Re: Question on Thread
- To: mathgroup at smc.vnet.net
- Subject: [mg64466] Re: Question on Thread
- From: albert <awnl at arcor.de>
- Date: Sat, 18 Feb 2006 02:49:50 -0500 (EST)
- References: <dt1cs8$60$1@smc.vnet.net> <dt48c7$2k1$1@smc.vnet.net>
- Sender: owner-wri-mathgroup at wolfram.com
Hi,
> I have never fully understood Threads sometime strange behaviour. In any
> case, MapThread gives me much less trouble and can do everything Thread
> can. Your example would then read:
> Clear[f, g]
> MapThread[(f[g[#1], #2] &), {{1, 2, 3}, {{a, 1}, {b, 2}, {c, 3}}}]
>
> and this does what one would expect.
>
> Daniel
>
> Matt wrote:
>> Hello,
>>
>> Clear[f]
>> Thread[(f[#1, #2] & )[{1, 2, 3}, {{a, 1}, {b, 2}, {c, 3}}]]
>>
>> Gives the expected output, i.e. {f[1,{a,1}], f[2,{b,2}],...}
>>
>> but
>>
>> Clear[f, g]
>> Thread[(f[g[#1], #2] & )[{1, 2, 3}, {{a, 1}, {b, 2}, {c, 3}}]]
>>
>> gives me:
>>
>> f[g[{1, 2, 3}], {a, 1}], f[g[{1, 2, 3}], {b, 2}], ..., etc.
>>
>> whereas I would have expected:
>>
>> f[g[1], {a, 1}], f[g[2], {b, 2}], ..., etc.
>>
>> I've looked at the 'Thread' documentation and in the Mathematica Book,
>> but I can't see why the second case doesn't work.
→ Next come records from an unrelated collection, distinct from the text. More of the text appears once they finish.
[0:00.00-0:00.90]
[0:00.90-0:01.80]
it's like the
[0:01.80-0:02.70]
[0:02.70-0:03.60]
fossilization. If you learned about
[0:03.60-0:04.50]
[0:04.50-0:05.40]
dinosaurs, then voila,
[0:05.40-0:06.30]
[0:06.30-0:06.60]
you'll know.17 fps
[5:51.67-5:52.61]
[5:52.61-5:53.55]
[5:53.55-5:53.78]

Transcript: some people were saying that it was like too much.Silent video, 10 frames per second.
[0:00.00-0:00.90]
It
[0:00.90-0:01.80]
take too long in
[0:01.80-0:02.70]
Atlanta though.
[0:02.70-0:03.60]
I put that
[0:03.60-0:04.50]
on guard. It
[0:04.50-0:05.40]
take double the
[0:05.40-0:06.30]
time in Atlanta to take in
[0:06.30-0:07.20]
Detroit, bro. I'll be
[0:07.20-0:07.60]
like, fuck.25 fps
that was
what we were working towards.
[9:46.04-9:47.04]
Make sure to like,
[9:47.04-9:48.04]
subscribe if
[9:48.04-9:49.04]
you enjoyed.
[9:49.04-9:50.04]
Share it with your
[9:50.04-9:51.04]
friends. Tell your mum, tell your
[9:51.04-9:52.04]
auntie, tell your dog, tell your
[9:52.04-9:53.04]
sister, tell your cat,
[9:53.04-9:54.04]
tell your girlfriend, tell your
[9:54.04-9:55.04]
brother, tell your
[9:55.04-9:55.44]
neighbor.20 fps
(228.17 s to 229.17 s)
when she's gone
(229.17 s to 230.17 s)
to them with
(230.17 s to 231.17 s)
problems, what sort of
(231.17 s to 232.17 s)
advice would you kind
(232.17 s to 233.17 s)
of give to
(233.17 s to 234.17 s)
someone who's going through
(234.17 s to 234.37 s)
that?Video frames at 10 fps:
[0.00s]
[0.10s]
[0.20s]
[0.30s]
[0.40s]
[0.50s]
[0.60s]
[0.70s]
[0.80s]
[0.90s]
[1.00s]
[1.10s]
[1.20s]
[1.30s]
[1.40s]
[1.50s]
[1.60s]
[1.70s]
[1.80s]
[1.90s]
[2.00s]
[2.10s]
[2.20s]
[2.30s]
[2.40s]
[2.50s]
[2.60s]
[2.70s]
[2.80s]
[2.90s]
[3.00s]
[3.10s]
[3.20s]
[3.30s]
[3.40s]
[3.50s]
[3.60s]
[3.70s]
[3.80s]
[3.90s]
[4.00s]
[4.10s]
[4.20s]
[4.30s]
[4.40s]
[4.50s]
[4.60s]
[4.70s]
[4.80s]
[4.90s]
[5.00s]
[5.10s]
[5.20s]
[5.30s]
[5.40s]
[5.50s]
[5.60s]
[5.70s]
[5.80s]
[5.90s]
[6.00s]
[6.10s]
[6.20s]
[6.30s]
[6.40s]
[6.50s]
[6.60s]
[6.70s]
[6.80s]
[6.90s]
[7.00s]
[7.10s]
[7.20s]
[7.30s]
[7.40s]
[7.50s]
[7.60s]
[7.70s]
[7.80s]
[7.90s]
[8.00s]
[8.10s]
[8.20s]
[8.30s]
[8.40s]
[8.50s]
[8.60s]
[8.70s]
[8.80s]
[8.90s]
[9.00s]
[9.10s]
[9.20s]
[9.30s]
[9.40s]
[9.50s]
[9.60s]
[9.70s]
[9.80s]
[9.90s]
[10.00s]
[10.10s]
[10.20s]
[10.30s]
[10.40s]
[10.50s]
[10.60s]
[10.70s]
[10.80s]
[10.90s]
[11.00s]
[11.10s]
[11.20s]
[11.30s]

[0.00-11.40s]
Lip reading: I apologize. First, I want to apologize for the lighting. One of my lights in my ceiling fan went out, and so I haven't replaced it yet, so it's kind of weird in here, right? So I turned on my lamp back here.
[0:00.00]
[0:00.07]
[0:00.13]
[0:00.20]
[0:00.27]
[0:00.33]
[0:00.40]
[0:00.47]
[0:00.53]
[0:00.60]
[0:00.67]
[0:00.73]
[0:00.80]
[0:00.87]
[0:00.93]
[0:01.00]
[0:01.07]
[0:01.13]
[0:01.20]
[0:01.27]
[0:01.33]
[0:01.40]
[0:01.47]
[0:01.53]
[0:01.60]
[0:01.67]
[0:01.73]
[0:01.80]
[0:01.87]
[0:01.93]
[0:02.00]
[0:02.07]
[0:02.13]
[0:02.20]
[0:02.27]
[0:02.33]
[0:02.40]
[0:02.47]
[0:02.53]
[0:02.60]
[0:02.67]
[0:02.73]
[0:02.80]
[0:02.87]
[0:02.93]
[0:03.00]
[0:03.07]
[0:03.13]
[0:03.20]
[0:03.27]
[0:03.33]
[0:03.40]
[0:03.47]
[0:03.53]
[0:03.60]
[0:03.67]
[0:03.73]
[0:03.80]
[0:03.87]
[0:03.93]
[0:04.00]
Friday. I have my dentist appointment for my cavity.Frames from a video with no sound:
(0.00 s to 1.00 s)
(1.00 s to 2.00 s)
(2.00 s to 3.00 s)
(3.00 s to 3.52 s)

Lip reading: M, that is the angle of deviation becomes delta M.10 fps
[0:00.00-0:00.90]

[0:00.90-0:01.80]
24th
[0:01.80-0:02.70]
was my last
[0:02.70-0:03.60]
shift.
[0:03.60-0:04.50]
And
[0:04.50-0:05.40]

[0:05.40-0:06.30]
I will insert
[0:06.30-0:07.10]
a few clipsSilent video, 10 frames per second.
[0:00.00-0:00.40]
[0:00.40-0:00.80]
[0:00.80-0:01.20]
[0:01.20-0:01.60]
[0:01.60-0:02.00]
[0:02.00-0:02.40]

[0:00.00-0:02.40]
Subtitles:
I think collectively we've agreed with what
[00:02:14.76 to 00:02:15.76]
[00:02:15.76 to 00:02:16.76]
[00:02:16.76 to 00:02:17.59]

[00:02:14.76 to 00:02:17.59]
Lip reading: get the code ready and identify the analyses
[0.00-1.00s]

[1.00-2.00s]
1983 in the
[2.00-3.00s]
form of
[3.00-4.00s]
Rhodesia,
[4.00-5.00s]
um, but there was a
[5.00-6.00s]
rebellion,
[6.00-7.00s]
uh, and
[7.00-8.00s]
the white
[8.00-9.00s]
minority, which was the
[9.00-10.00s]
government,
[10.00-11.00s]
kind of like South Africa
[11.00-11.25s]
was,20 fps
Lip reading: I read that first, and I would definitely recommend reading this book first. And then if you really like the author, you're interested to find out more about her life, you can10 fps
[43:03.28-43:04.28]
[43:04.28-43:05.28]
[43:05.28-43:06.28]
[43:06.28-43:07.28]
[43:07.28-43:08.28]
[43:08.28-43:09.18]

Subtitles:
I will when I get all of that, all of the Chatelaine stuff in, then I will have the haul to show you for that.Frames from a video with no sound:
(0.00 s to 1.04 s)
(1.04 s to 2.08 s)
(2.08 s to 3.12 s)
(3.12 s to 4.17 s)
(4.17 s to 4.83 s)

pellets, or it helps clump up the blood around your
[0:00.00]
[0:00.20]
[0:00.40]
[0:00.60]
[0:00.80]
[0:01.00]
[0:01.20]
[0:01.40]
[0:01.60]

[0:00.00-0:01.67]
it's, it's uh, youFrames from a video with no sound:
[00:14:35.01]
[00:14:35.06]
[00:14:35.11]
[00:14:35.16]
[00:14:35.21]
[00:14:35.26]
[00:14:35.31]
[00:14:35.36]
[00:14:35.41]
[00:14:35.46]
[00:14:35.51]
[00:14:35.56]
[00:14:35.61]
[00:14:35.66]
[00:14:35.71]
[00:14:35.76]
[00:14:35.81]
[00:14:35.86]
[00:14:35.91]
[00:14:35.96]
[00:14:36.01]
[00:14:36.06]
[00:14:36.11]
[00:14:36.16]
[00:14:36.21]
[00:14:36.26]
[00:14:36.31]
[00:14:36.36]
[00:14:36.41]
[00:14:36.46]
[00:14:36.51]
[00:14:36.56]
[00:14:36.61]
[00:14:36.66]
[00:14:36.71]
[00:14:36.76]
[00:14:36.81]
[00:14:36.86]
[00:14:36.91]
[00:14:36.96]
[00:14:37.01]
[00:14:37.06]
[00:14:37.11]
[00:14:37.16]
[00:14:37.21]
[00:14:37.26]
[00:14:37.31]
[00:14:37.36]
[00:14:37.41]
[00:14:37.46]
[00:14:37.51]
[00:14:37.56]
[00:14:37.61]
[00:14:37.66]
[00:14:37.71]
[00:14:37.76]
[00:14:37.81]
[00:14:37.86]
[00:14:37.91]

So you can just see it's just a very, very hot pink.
this is as usual a matter of evaluation order: Since neither Thread nor
MapThread evaluate their arguments, these are evaluated before the
functions actually see the arguments. In the case of MapThread nothing
happens with the pure function given in the first argument, in the case of
Thread, Thread will see as it's argument:
Out[1]= f[g[{1, 2, 3}], {{a, 1}, {b, 2}, {c, 3}}]
which is what
In[1]:= (f[g[#1], #2] & )[{1, 2, 3}, {{a, 1}, {b, 2}, {c, 3}}]
evaluates to. To avoid this, you could use:
Thread[Unevaluated[(f[#1, #2] &)[{1, 2, 3}, {{a, 1}, {b, 2}, {c, 3}}]]]
which gives the expected results (at least my guess of your expectation :-).
hth
albert